Poursuivi en justice pour ses rémunérations, l'ex-PDG du groupe du BTP Vinci, Antoine Zacharias, a justifié jeudi devant le tribunal correctionnel de Nanterre l'ampleur de ses avantages financiers et a reçu le soutien inattendu de son ancienne entreprise.
Patron emblématique de 1997 à 2006 d'un groupe qu'il a hissé au rang de numéro un mondial de la construction et des concessions, l'ex-dirigeant, âgé de 70 ans (bien 70) et retiré à Genève, encourt cinq ans de prison et 375.000 euros d'amende s'il est reconnu coupable d'abus de biens sociaux par la justice.
Mais ce premier "grand patron" à comparaître en France pour ses salaires est apparu déterminé à se défendre face aux accusations du parquet de Nanterre, en dépit de problèmes d'audition qui l'obligent à porter un appareil acoustique.
"S'il y a une chose qui n'est ignorée par aucun conseil d'administration, et ils n'en ignoraient pas une once, c'est la rémunération du patron", a soutenu M. Zacharias, costume gris métal à rayures blanches et petit bouc blanc au bout du menton.
Cette "transparence", l'avocat de Vinci, Me Georges Jourde, l'a également plaidée, devenant ainsi le meilleur défenseur de M. Zacharias, alors qu'officiellement, Vinci est partie civile dans le dossier.
Le parquet, qui a mené l'enquête, reproche à l'ancien PDG d'avoir "évincé" en mai 2004 les trois membres du comité de rémunération du groupe, dont Alain Minc, qui s'opposaient au déplafonnement de sa rémunération.
Quatre mois plus tard, le nouveau comité, présidé par le parlementaire britannique Quentin Davies, proposait que la rémunération du patron soit totalement indexée sur les résultats, une proposition adoptée par le conseil d'administration.
Le salaire annuel était passé de 2,9 millions d'euros en 2003 à 3,3 M EUR en 2004, puis 4,2 M EUR en 2005. Mais cela allait aussi avoir des répercussions en cascade sur l'indemnité de départ (12,8 M EUR) en 2006 et sur la retraite complémentaire annuelle (2,1 M EUR), calculés à partir des derniers salaires, lesquels venaient justement de flamber.
Antoine Zacharias a rappelé que lors des conseils d'administration (CA), tous les administrateurs avaient approuvé ces changements, y compris les membres de l'ancien comité des rémunérations.
"Quand ils (les membres du CA) votent en septembre 2004, ils savent tous ce que ça va faire", a appuyé l'avocat de Vinci.

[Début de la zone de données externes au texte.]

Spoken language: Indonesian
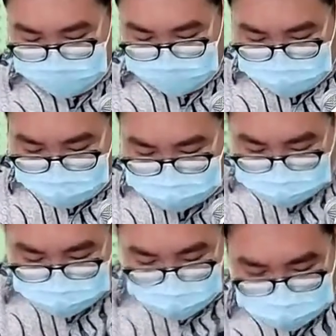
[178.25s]
sedikit
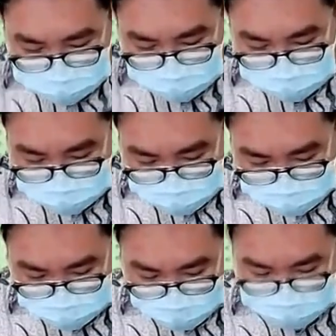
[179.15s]
merenungkan daripada firman
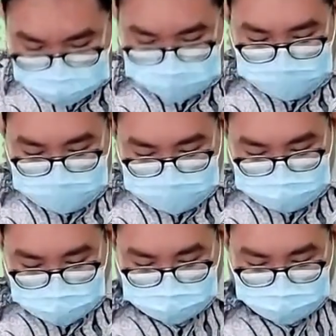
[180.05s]
Tuhan, di mana ini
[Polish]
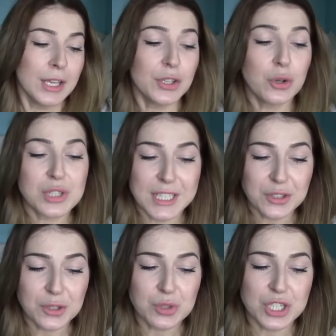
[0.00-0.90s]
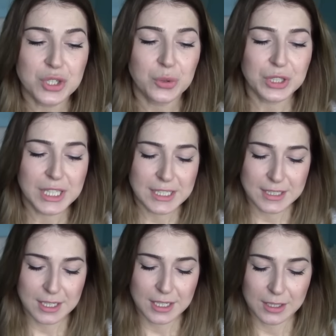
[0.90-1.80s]
I ostatnią rzeczą
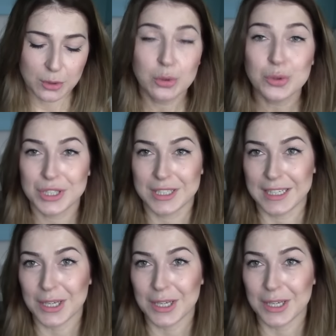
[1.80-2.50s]
jest kurtka.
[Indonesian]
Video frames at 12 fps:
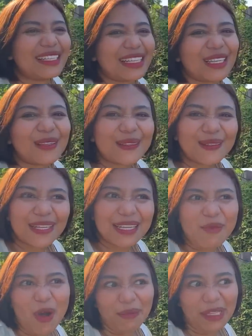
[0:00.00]
Nah kita juga dia
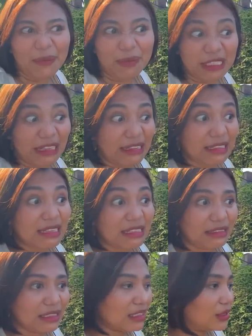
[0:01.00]
mau ambil dia snack-snack
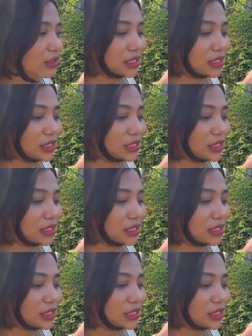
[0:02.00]
sendiri tuh.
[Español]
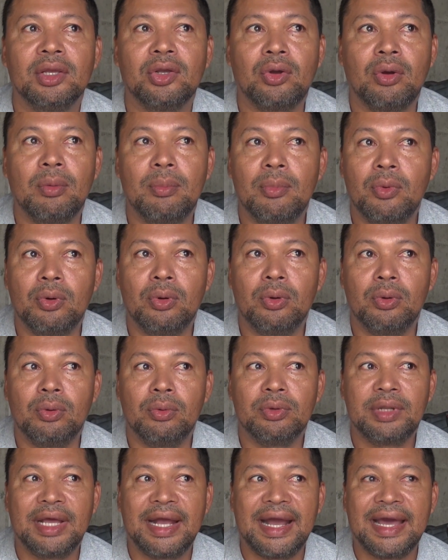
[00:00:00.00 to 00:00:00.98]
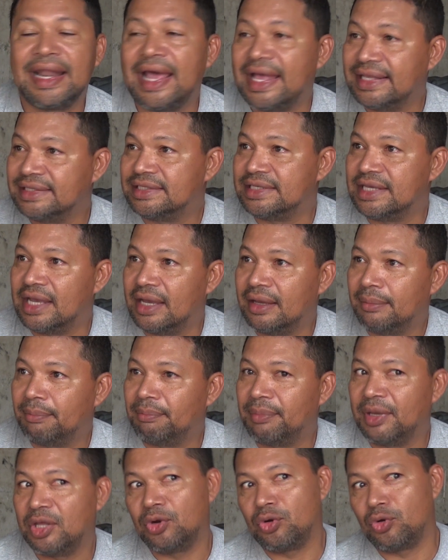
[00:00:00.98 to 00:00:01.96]
Como una ganancia,
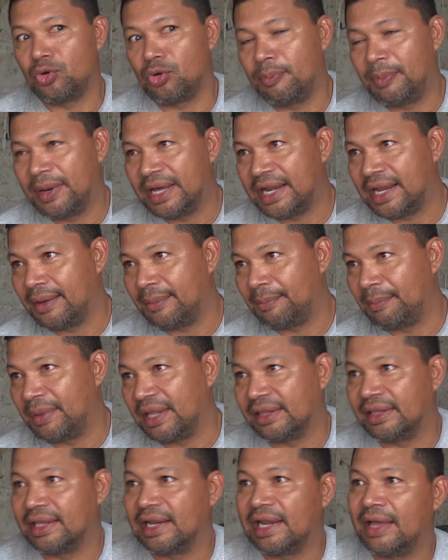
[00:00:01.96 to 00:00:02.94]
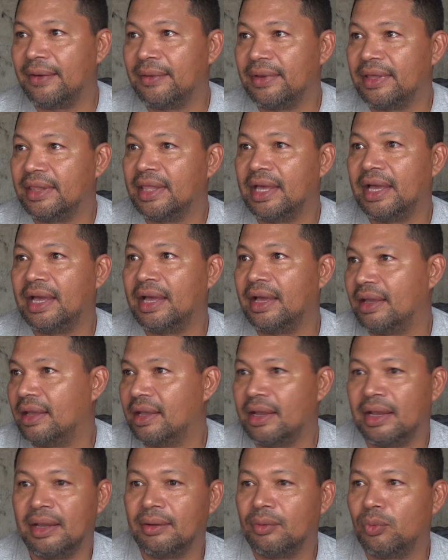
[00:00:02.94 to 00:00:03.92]
pero no para perder la vida
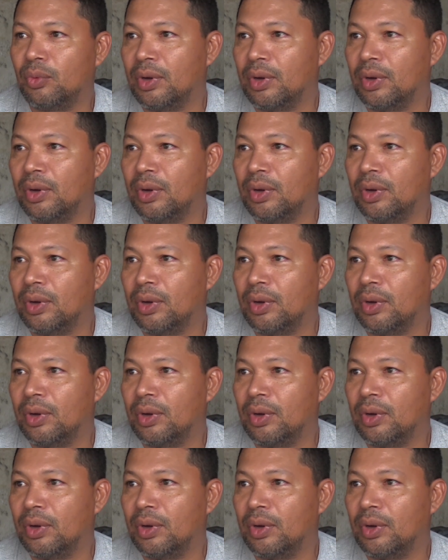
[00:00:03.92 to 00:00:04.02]
en,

Durant l'enquête, les membres de l'ancien comité des rémunérations étaient pourtant allés dans le sens de l'accusation en disant qu'ils avaient été "virés", "débarqués" ou "démissionnés" par M. Zacharias.
"Est-ce que vous les avez virés?", lui a alors demandé la présidente de la 15e chambre, Isabelle Prévost-Desprez.
"La réponse est clairement non!", a rétorqué le prévenu.
Et d'ajouter: "Pourquoi Minc ment, il faut le lui demander. Un jour il dit une chose, le lendemain il dit tout son contraire avec le même aplomb".
Lors de ce procès, ni le parquet, qui soutient l'accusation, ni la défense de M. Zacharias n'ont cité le moindre témoin, ce que n'a pas manqué de rappeler la juge Prévost-Desprez.
La présidente du tribunal a insisté sur le Britannique Quentin Davies, qu'elle a qualifié de "témoin majeur" mais de "grand absent" tout au long de la procédure.
Devenu secrétaire d'Etat à la Défense du gouvernement de Gordon Brown en octobre 2008, M. Davies n'a pas été entendu par les enquêteurs, le code de procédure pénale prévoyant une procédure spécifique, via le ministère des Affaires étrangères, dans ces cas-là.
Le procès reprend vendredi avec le réquisitoire du parquet.